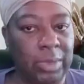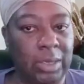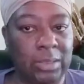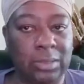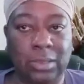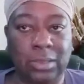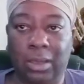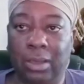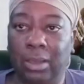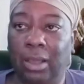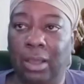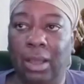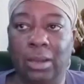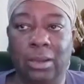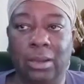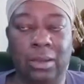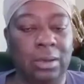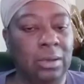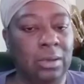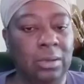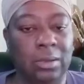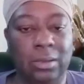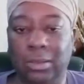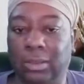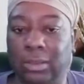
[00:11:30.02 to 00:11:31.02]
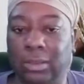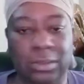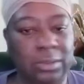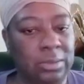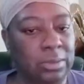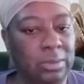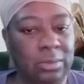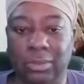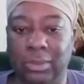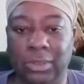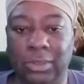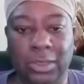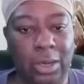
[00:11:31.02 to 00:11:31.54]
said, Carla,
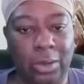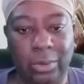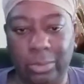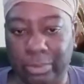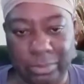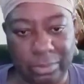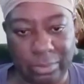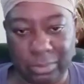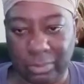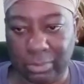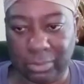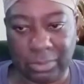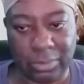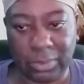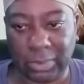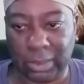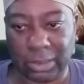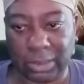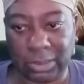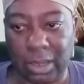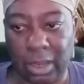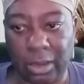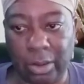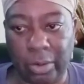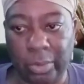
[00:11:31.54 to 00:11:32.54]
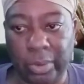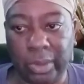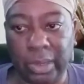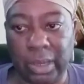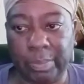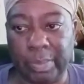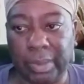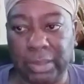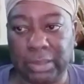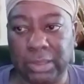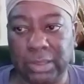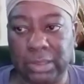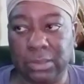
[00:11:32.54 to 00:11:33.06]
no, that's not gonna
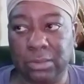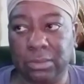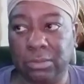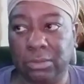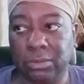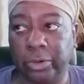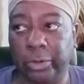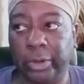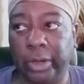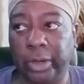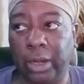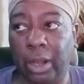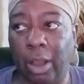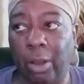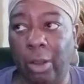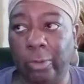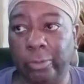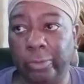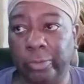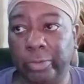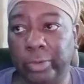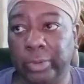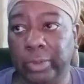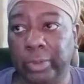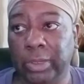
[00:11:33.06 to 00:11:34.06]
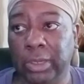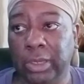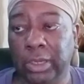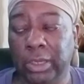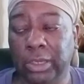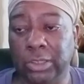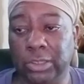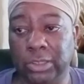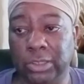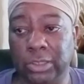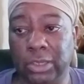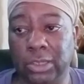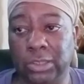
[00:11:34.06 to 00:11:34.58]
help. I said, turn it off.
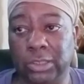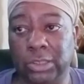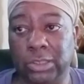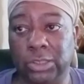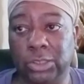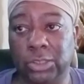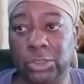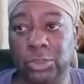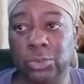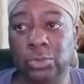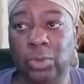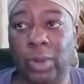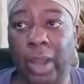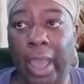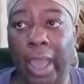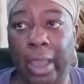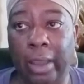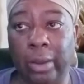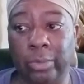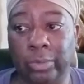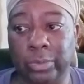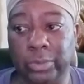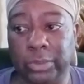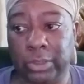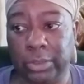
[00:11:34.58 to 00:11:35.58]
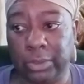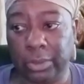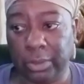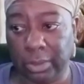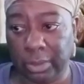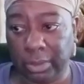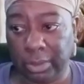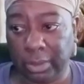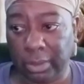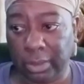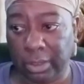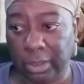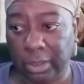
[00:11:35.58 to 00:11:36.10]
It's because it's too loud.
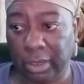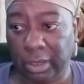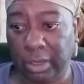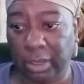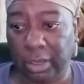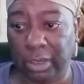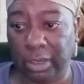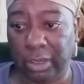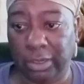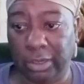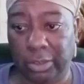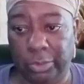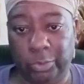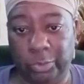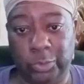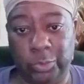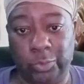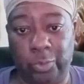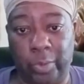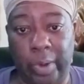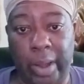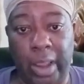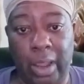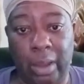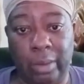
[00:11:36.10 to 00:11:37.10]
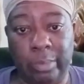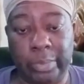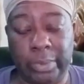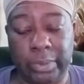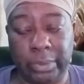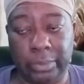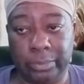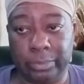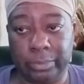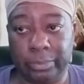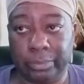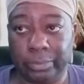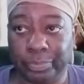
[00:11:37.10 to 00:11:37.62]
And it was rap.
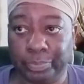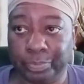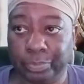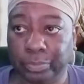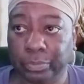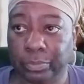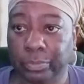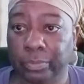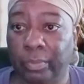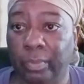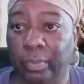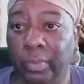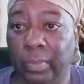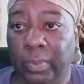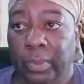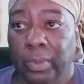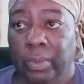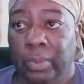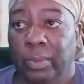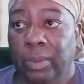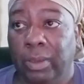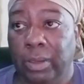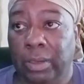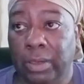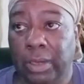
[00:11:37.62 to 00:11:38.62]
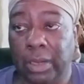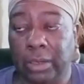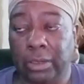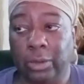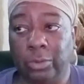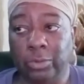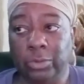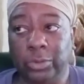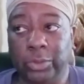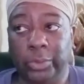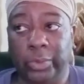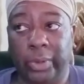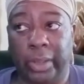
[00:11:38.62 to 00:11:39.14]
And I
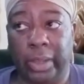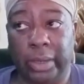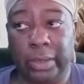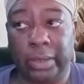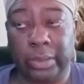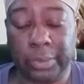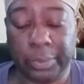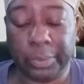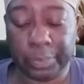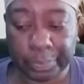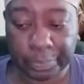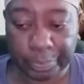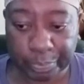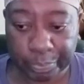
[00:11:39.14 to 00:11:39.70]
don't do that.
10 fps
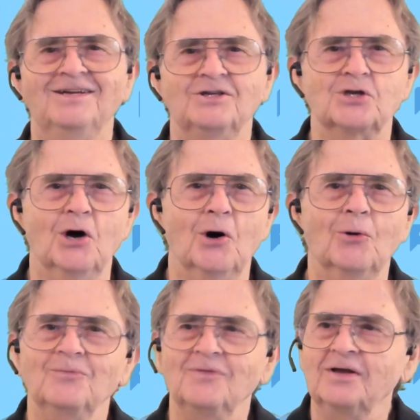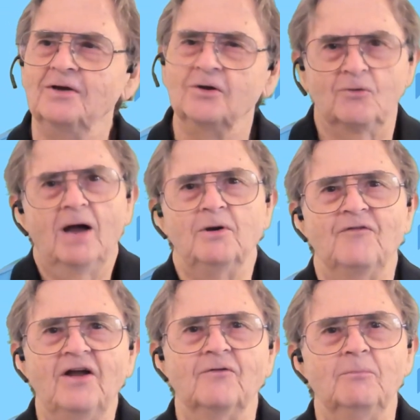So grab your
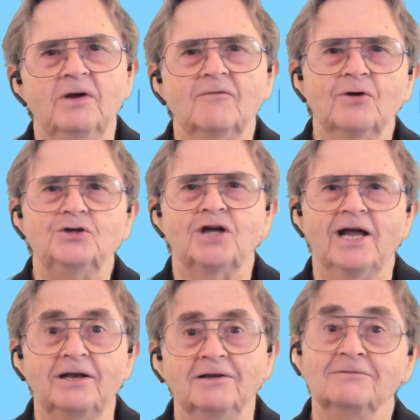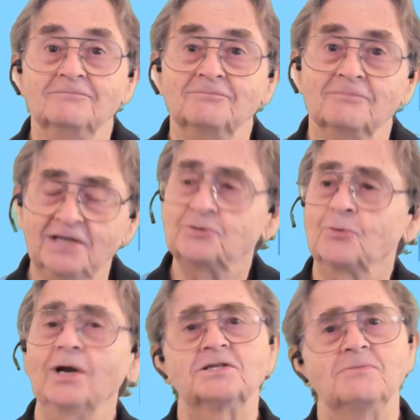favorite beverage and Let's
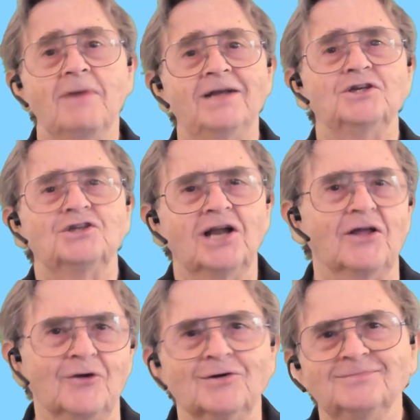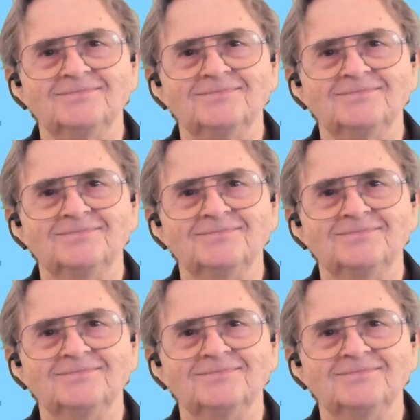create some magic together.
_ _ _ _
**Exercise description**
Please give every line above again word for word, apart from the pictures.

**Solution to this exercise**
[00:11:30.02 to 00:11:31.02]
[00:11:31.02 to 00:11:31.54]
said, Carla,
[00:11:31.54 to 00:11:32.54]
[00:11:32.54 to 00:11:33.06]
no, that's not gonna
[00:11:33.06 to 00:11:34.06]
[00:11:34.06 to 00:11:34.58]
help. I said, turn it off.
[00:11:34.58 to 00:11:35.58]
[00:11:35.58 to 00:11:36.10]
It's because it's too loud.
[00:11:36.10 to 00:11:37.10]
[00:11:37.10 to 00:11:37.62]
And it was rap.
[00:11:37.62 to 00:11:38.62]
[00:11:38.62 to 00:11:39.14]
And I
[00:11:39.14 to 00:11:39.70]
don't do that.
10 fps
So grab your
favorite beverage and Let's
create some magic together.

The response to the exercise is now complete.